ALEX: я хочу верить что не о своем величии
ALEX: не только о нем
– Ну что ты стоишь над душой, а?
Алекс, кажется, впервые назвал Рината на «ты».
– Жду.
– Чего?
Действительно. Любой ответ был бы глупым.
– Своей очереди.
Нет, он бил рекорды по идиотизму.
– Это что, очередь к писсуарам, что ли? – рявкнул Алекс, и его самого даже не покоробило.
Ринат пожал плечами, подошел, положил розы; склонил голову; отошел.
То была тишина, а то закаркала ворона, налетел ветер – и нападали листья русского клена, такие широкие и сухие, что издалека слышно, как они приземляются на плиты, скамейки и другие листья.
Алекс не мог уже сосредоточиться. Оглянулся. Ринат внимательно высматривает кого-то. Движение меж деревьев. Кто-то прячется у дальних рядов надгробий. Нет. Тетка в старой военной куртке моет памятник, может, и не тетка. Раскидала тяпки, пакеты, ведра, рассаду какую-то.
– Сюда кто-то приходил? – спросил Алекс.
– Ну, есть договор с дирекцией кладбища, что они убирают, следят за порядком.
– И даже цветы приносят?
На гранитной кромке – Алекс ткнул носком кеда – лежал чуть повядший или подмороженный букет маленьких белых цветов – типа ландышей, но каких-то других.
– Я не в курсе.
– Отец приезжал сюда?
– В эти дни?! Сомневаюсь…
Ринат так выделил «эти дни», как будто это реклама прокладок, а не государственный переворот.

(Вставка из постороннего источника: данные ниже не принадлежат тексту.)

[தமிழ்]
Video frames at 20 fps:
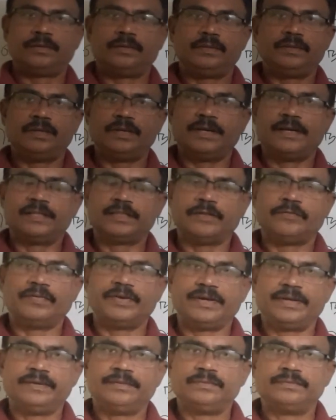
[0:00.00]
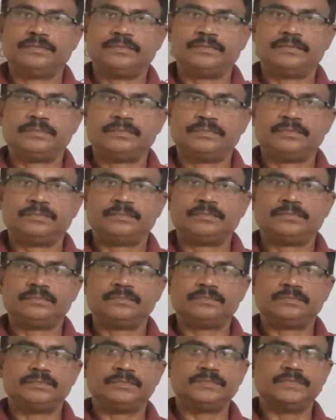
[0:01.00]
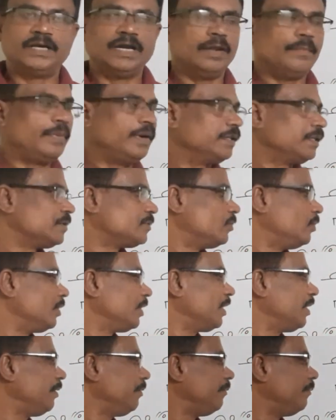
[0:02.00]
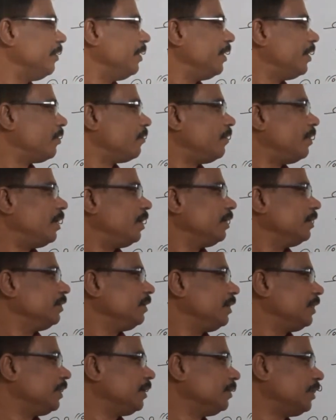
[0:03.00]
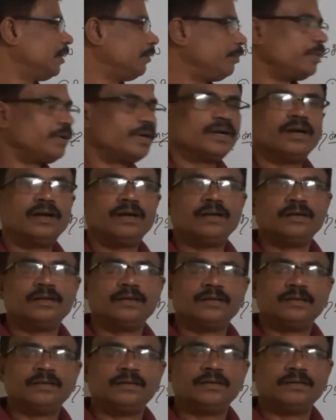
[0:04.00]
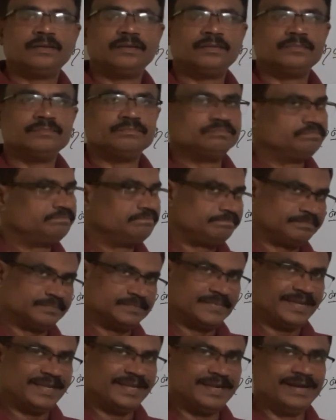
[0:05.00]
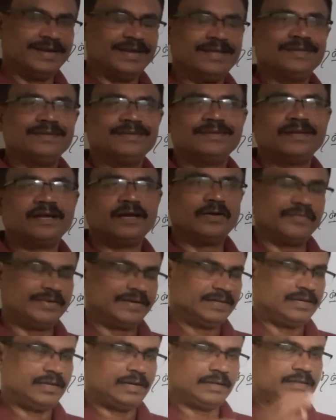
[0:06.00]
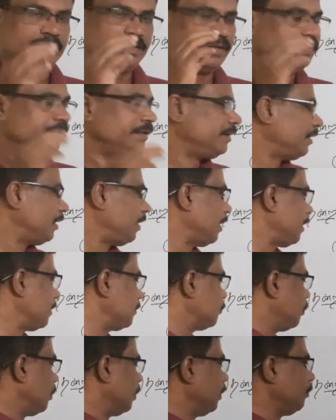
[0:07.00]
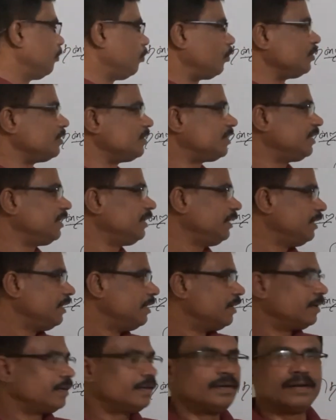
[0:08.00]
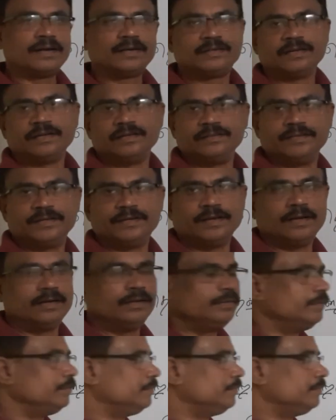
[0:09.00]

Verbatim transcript: இதில் என்ன தவறு நல்லா பார்த்து சொல்லுங்கள் வென்றுவா இதில் ஏதாவது தப்பு இருக்கா இல்லை அவன் கரெக்டாக எழுதிட்டான் நான் சொன்னதை புரிஞ்சுட்டு கரெக்டாக எழுதிட்டான்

Глупо продолжать стоять. Пять минут? Десять? Сколько положено?..
Fuck.
Еще ведь и отцу будет докладывать – как прошло.
ALEX: знаешь прошло столько лет а я не могу до сих пор не испытывать бешенство
ALEX: как будто это он мог быть виноват в ее болезни
ALEX: я умом понимаю что это не так и даже наоборот благодаря тому что он добился в жизни она смогла лечиться у лучших врачей просто не повезло
ALEX: но я ничего не могу с собой поделать
Художник не знал ее, а может, даже не ориентировался на фотографии. У него получилась фантазия на тему женщины вообще, женщины, чьи волосы перерастают в листья, становятся ветвями с листьями: кажется, это подсмотрено на какой-то известной картине. Кажется, так изображали Весну.
Алекс неловко, как для зрителя, провел рукой по гладкому и ледяному граниту.
Господь ждал зрителя пять тысяч лет.
– Я закончил, мы можем ехать.
Руки и без того закоченели. Ну ладно, ну не догадался он взять в Москву одежду потеплее, понадеялся, что туда-обратно, но перчатки-то хотя бы можно было взять?..
Протокол «Фальстарт»
Но перчатки-то хотя бы можно было взять.
Осеннюю обувь – тем более.
Они шли обратно – уже почти возле контейнеров, которые, кстати, всегда возмущали отца. Каждый раз, когда проходили мимо, отец ругался и собирался звонить чуть ли не Лужкову, «чтобы завтра же этой помойки здесь не было». Контейнеры у дороги как-то, видимо, оскорбляли идею «удачного места». И забывал об этом ровно через секунду. Так что привычному кладбищенскому устройству не угрожало ничего.
Алекс заготовил (и сейчас обдумывал) целую речь, смысл которой сводился к тому, что его надо вывезти в молл – за ботинками, теплой курткой и прочим. Он не особо надеялся, что его отпустят одного, но хотя бы в молле-то по пятам ходить не будут, а значит, можно…
– Алексей Михайлович, у меня к вам очень серьезный разговор, – вдруг сказал Ринат и остановился.
Это было так внезапно и таким замогильным голосом (самое место!), что Алекс прыснул. Даже нервно захохотал.
– Простите. Я вас слушаю.
– Ничего смешного нет, Алексей Михайлович. Ситуация очень серьезная.
Прежде чем начать, Ринат так комично озирался, и ветер как раз погнал листья сильнее и громче обычного – нельзя было выдумать более карикатурной обстановки.